Ausgabe 11/2016 - 18.03.2016
Freiburg (epd). Als Nora Lennartz in Swasiland war, sah sie dort fast nur Kinder: auf den Straßen, in den Häusern, auf den Feldern. Die Erwachsenen waren ausgestorben - buchstäblich: Aids hatte den Staat im südlichen Afrika da schon zu einem Land der Kinder gemacht. 2011 war das, also rund 15 Jahre nach Einführung der Kombinationstherapie, die einen HIV-positiven Menschen retten kann. Man muss die Medikamente nur bezahlen können - und das konnten die Menschen in Swasiland nicht. "Da war mir klar: Ich werde nicht Medizin studieren und dann so tun, als ob es all das nicht gäbe", sagt sie.
So kam Lennartz, die in Freiburg studiert, zu UAEM. Die Abkürzung steht für "Universities Allied for Essential Medicines", also etwa: Hochschulen setzen sich gemeinsam für wichtige Medikamente ein. Was so kompliziert daherkommt, steht eigentlich für etwas ganz Simples: Kein Medikament darf so teuer sein, dass ein Mensch es sich nicht leisten kann. Die Realität sieht oft anders aus - und damit sich das ändert, setzt UAEM sich dafür ein, dass der Preis eines Medikamentes nicht allein durch ein Pharmaunternehmen festgelegt werden kann, sondern dass Forscher dabei mitreden dürfen. UAEM versteht sich als kleinen Bruder des globalisierungskritischen Netzwerks Attac.
Um die in UAEM zusammengeschlossenen Mediziner zu verstehen, muss man wissen, dass viele Medikamente zwar von Pharmaunternehmen entwickelt werden - die aber ihrerseits auf Grundlagenforschung der Universitäten zurückgreifen. Normalerweise zahlt eine Firma an die Uni eine einmalige Lizenzgebühr und kann dann das Medikament zu einem Preis verkaufen, den sie selber festlegt. Dass das nicht so sein muss, glauben junge Menschen seit dem Jahr 2001, als an der US-Eliteuniversität Yale die erste UAEM-Gruppe gegründet wurde. Dort hatten Forscher viele Jahre zuvor Grundlagenarbeit geleistet, auf deren Basis der Pharmakonzern Bristol-Myers Squibb ein HIV-Medikament entwickeln konnte - und nun teuer verkaufte. Die Gruppe setzte sich dafür ein, auch Generika-Herstellern die Nutzung der Lizenz zu gestatten - und setzte sich durch.
Wie viele Studenten sich heute in UEAM-Gruppen engagieren, lässt sich kaum sagen, weil es keine Dachstruktur gibt. Es existieren aber sogenannte Chapter an allen großen amerikanischen Universitäten. Auch in europäischen Staaten haben sich solche Gruppen gegründet - allein acht in Deutschland. Meist erfährt man wenig von ihnen, weil sie eher selten mit Transparenten auf der Straße stehen.

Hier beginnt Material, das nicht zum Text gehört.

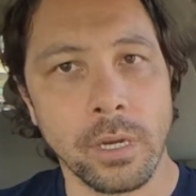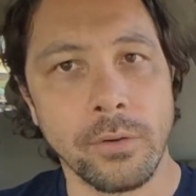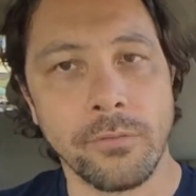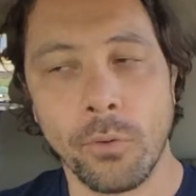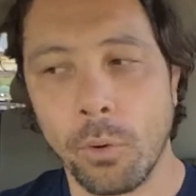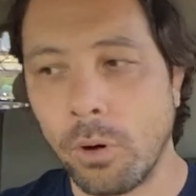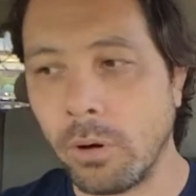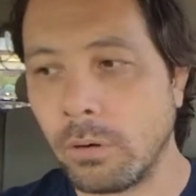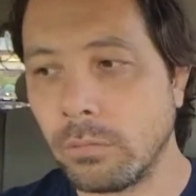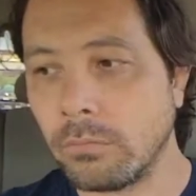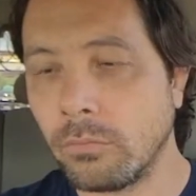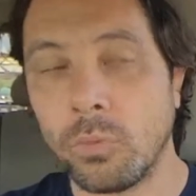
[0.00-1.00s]

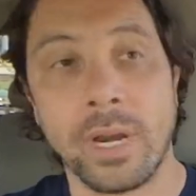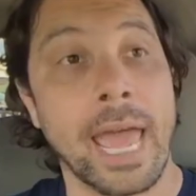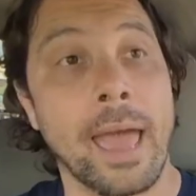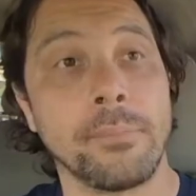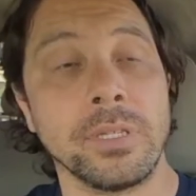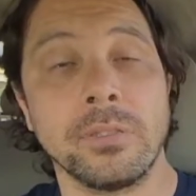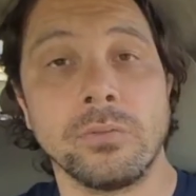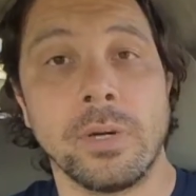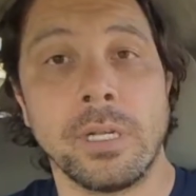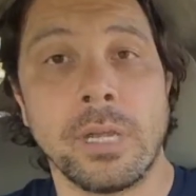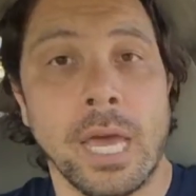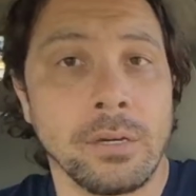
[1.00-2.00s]
for what happens
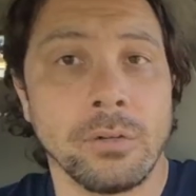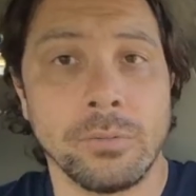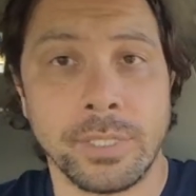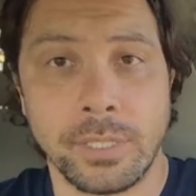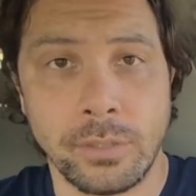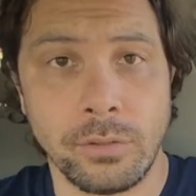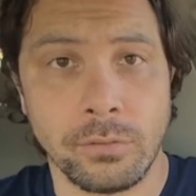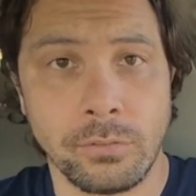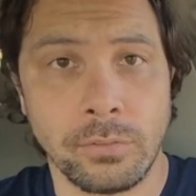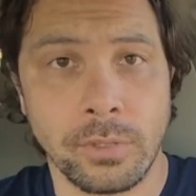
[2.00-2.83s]
when I don't know what to do.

Stattdessen wirken sie nach innen. So konnte etwa die Freiburger Gruppe erreichen, dass die Universität neue Leitlinien für die Patentvergabe beschloss: Der Zugang zu Medikamenten soll diesen zufolge "für alle Menschen gefördert" werden. Ähnliche Richtlinien haben mittlerweile auch die Universitäten in Münster und Tübingen eingeführt. "Universitäre Forschung ist nach Auffassung von UAEM dem Allgemeinwohl verpflichtet und sollte nicht einem rein wirtschaftspolitischen Kalkül unterworfen sein", schreiben Maximilian Brauner und Lukas Fendel, Koordinatoren von UAEM Europe, in einem Beitrag im "Deutschen Ärzteblatt".
Die Pharmabranche reagiert relativ unaufgeregt - vielleicht auch, weil Gewinnmargen von 20 Prozent nicht in vielen anderen Industriezweigen erreicht werden. Der Pharmakonzern Roche antwortete auf die Frage nach Mitbestimmungsrechten für Hochschulen eher ausweichend: "Um mehr bedürftige Patienten zu erreichen, arbeiten wir beispielsweise an einer Verbesserung der Finanzierbarkeit, an der Erhöhung der Verfügbarkeit innovativer Produkte, an einer Stärkung der Infrastruktur und der gesundheitlichen Aufklärung."
Druck erhält die Branche von der EU-Kommission, die bei der Welthandelsorganisation WTO Ausnahmeregeln für Medizinpatente durchsetzen möchte: "Bestimmungen über die Rechte des geistigen Eigentums sollten kein Thema sein, wenn es um medizinische Hilfe für die Ärmsten der Welt geht", sagte Handelskommissarin Cecilia Malmström unlängst.